DATASET RECORDS:
*****
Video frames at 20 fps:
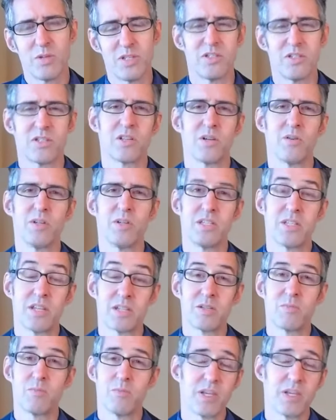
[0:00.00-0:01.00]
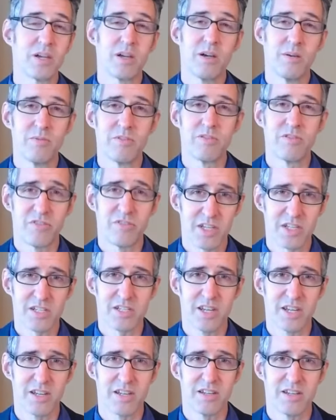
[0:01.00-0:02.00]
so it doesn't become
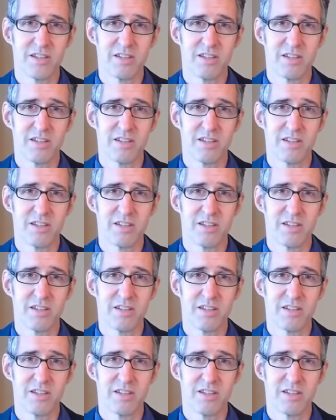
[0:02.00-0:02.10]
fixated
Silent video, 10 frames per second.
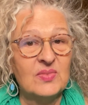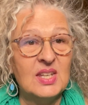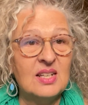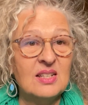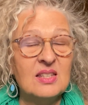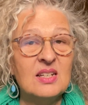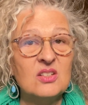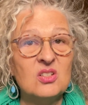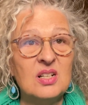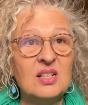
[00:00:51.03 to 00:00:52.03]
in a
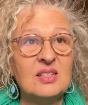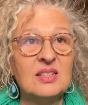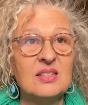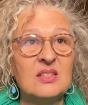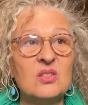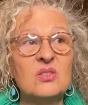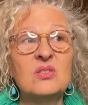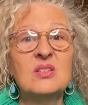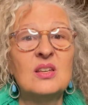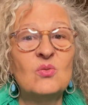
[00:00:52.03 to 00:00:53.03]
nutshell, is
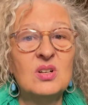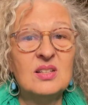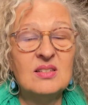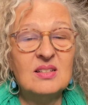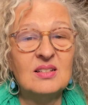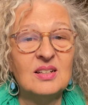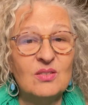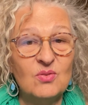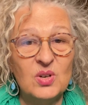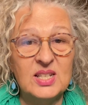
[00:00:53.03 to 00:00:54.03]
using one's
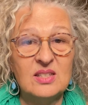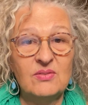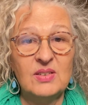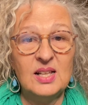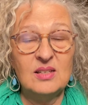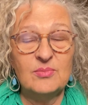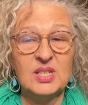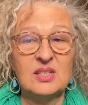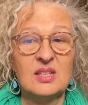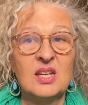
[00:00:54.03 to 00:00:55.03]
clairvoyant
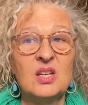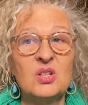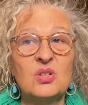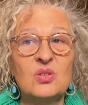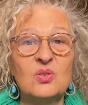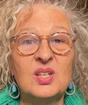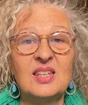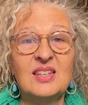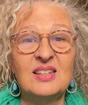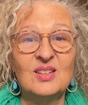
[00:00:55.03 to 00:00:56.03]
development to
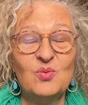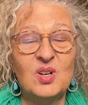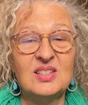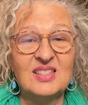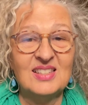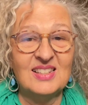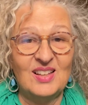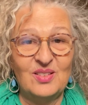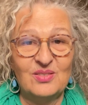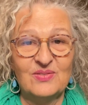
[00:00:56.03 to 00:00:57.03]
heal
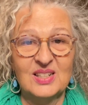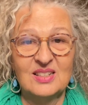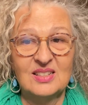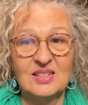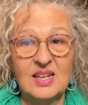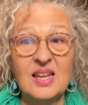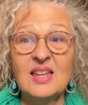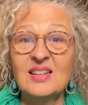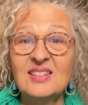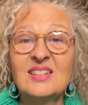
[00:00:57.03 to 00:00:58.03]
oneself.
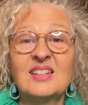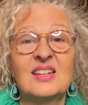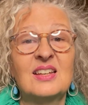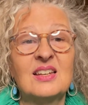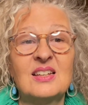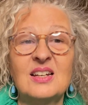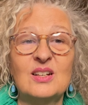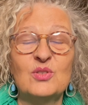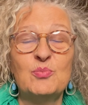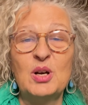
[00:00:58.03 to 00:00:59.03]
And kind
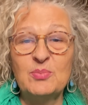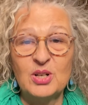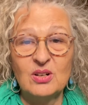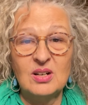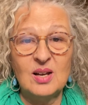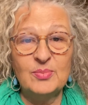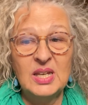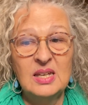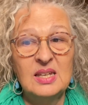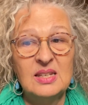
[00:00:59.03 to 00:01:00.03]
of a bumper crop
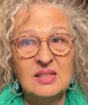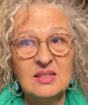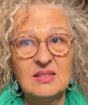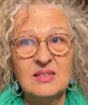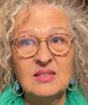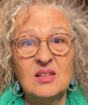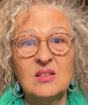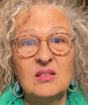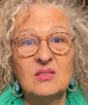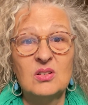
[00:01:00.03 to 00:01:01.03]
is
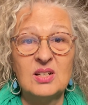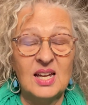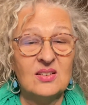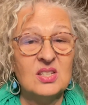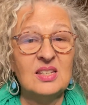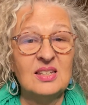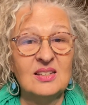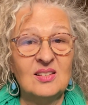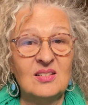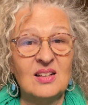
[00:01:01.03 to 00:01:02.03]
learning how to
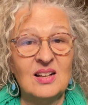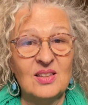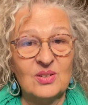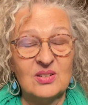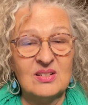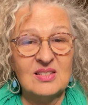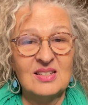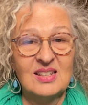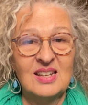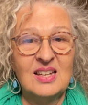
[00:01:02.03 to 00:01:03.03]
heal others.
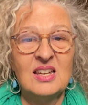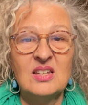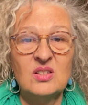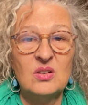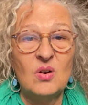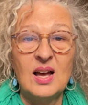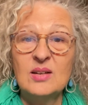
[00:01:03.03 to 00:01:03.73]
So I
*****
WHAT TO PRODUCE:
Each record must be repeated exactly, and no picture may be carried over.

ANSWER SECTION:
Video frames at 20 fps:
[0:00.00-0:01.00]
[0:01.00-0:02.00]
so it doesn't become
[0:02.00-0:02.10]
fixated
Silent video, 10 frames per second.
[00:00:51.03 to 00:00:52.03]
in a
[00:00:52.03 to 00:00:53.03]
nutshell, is
[00:00:53.03 to 00:00:54.03]
using one's
[00:00:54.03 to 00:00:55.03]
clairvoyant
[00:00:55.03 to 00:00:56.03]
development to
[00:00:56.03 to 00:00:57.03]
heal
[00:00:57.03 to 00:00:58.03]
oneself.
[00:00:58.03 to 00:00:59.03]
And kind
[00:00:59.03 to 00:01:00.03]
of a bumper crop
[00:01:00.03 to 00:01:01.03]
is
[00:01:01.03 to 00:01:02.03]
learning how to
[00:01:02.03 to 00:01:03.03]
heal others.
[00:01:03.03 to 00:01:03.73]
So I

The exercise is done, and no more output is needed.